Restent de nombreuses questions : quelle politique d’accès à la citoyenneté pour les populations immigrées ? quelle politique d’intégration des populations souhaitant rester mobiles ? quelle politique d’identité pour ces, toujours, « citoyens de seconde zone » ? Les changements récents (diversification des populations, notamment due à l’immigration de Roms d’Europe de l’Est ; diversification de l’emplacement géographique des anciennes et nouvelles populations Rom et Gitane) amplifient les défis à relever malgré la multitude des pistes à explorer : politiques d’attribution des fonds européens, notamment dans le domaine du logement et de l’emploi ; développement des méthodes de démocratie participative permettant d’intégrer les différentes catégories de population ; vaste campagne européenne d’accès aux droits dans chacun des Etats-Membres, portant les différentes thématiques d’accès au logement, à la citoyenneté et à l’identité, à la protection judiciaire et sociale, etc ; élaborer enfin une stratégie de lutte contre le racisme et la discrimination dont sont victimes les populations Roms et voyageuses. Le prochain défi sera de faire de tous ces éléments des outils durables de toutes les populations migrantes à venir, européennes ou non européennes, qui devraient se multiplier dans les années à venir du fait, entre autres, du changement climatique.

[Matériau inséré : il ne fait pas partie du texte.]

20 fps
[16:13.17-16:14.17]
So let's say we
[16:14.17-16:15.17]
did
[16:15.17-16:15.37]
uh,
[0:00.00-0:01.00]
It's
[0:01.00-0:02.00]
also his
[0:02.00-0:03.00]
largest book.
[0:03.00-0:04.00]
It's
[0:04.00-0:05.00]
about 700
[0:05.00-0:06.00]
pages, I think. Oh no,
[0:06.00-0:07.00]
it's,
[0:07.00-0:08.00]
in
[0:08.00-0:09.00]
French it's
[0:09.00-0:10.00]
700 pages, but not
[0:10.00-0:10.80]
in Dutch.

Mais Zapatero, boudant le sommet, n’a pas encouragé la participation des ministres et chefs d’Etat des membres de l’UE. Et tandis que ce sommet apparaissait comme un fiasco fait de justes analyses, de pieuses promesses et vide de propositions, les Verts hongrois obtenaient un score sans précédent au premier tour des législatives, avec une campagne basée sur le vivre-ensemble entre hongrois et populations Roms qui constituent, en Hongrie, la plus importante minorité.

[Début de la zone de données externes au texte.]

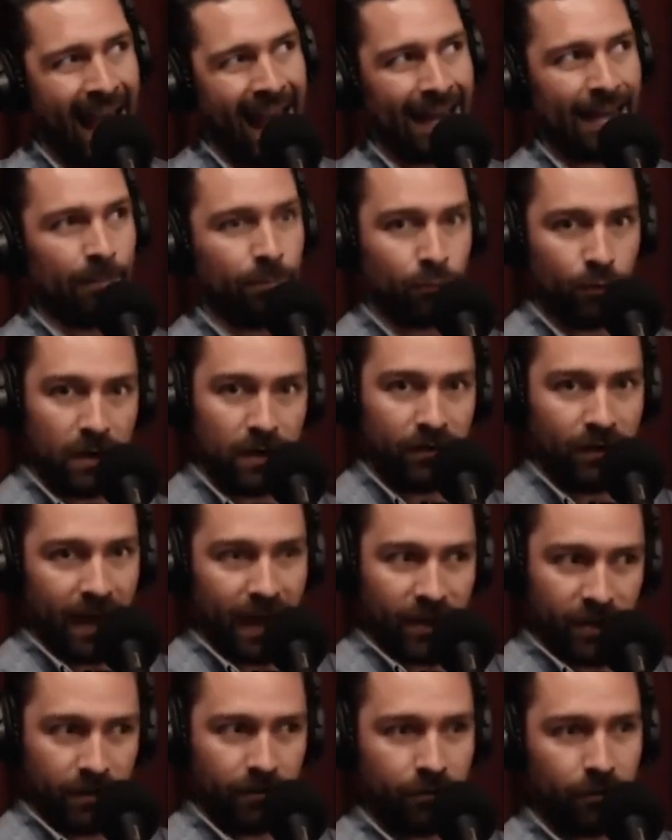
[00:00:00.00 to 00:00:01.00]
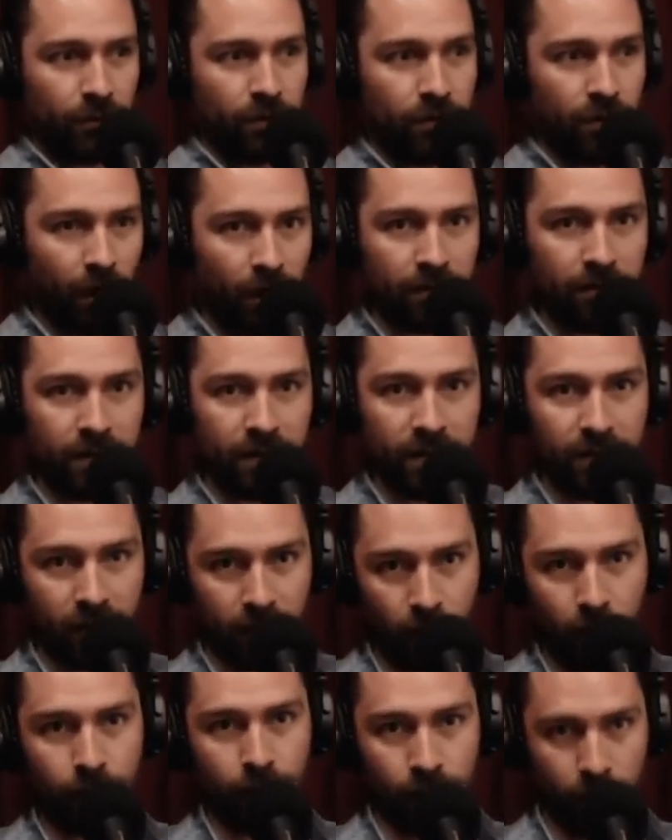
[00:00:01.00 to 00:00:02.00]
an abbreviation for a
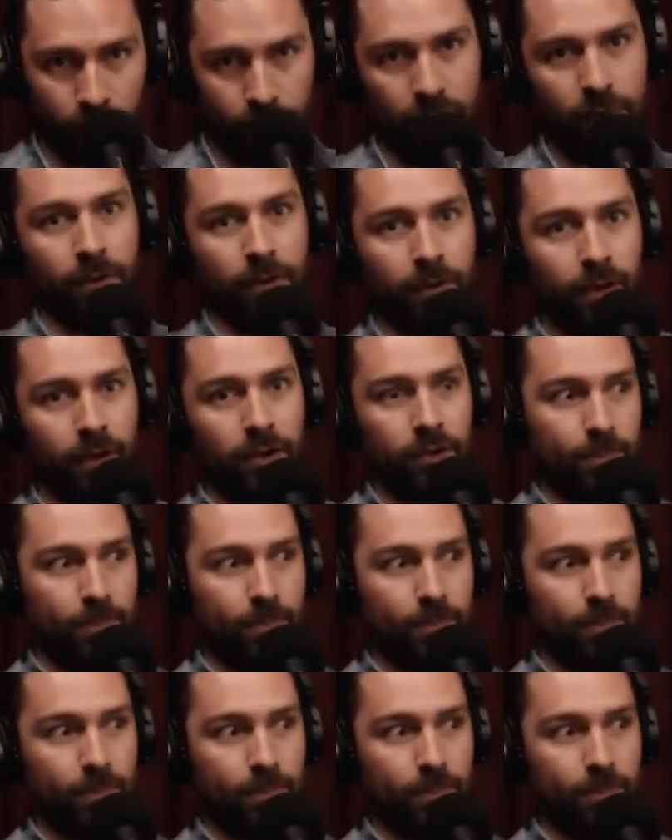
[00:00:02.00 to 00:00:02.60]
non-disclosure agreement.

Le LMP, « Faire de la politique autrement », nouvellement entré sur la scène politique hongroise et membre observateur du Parti Vert Européen, s’est construit dans un mouvement similaire à celui marquant Europe Ecologie : il rassemble très largement les associations environnementales, mouvements sociaux et écologistes qui souhaitent apporter un nouveau souffle à la politique hongroise. Cette coopération originelle entre mouvements divers explique surement leur volonté de se battre pour l’intégration de tous à la société hongroise. Leur victoire est due à l’émergence de l’écologie politique sur la scène internationale mais aussi à ce volontarisme sans précédent. C’est également le rôle des Verts, au Parlement Européen, que de pousser à la mise en place d’une réelle stratégie pour les Roms, basée à la fois sur l’anti-discrimination et l’interculturalité, la défense des libertés et des droits individuels et la correcte appropriation des fonds régionaux européens.

Dans cette bataille, les Verts ne sont pas sans alliés. La défense de la situation des Roms traverse les groupes politiques et se fait de plus en plus présente dans l’opinion. Les Etats-Membres ont également une responsabilité dans cette stratégie : en premier lieu, concentrer leurs efforts sur l’intégration plutôt que sur les expulsions forcées, investir dans l’éducation plutôt que dans les centres de redressement, mettre en avant les initiatives locales, être à l’écoute des populations comme celles de la population Toulousaine à qui j’ai rendu visite le 6 avril dernier, et qui vivent dans des conditions déplorables, invisibles pour qui ne veut pas les voir. Il faudra toutefois se montrer vigilants : les réalités sont diverses entre les gitans espagnols, les Roms fraîchement immigrés et naturalisés, entre ceux qui ont gardé un mode de vie mobile et ceux qui se sont sédentarisés. Prendre en compte la complexité et la diversité des situations est indispensable à la mise en place d’une véritable stratégie européenne pour l’intégration des Roms en Europe, dans le respect de l’altérité et des droits humains. Pour que l’Europe soit unie, dans toute sa diversité.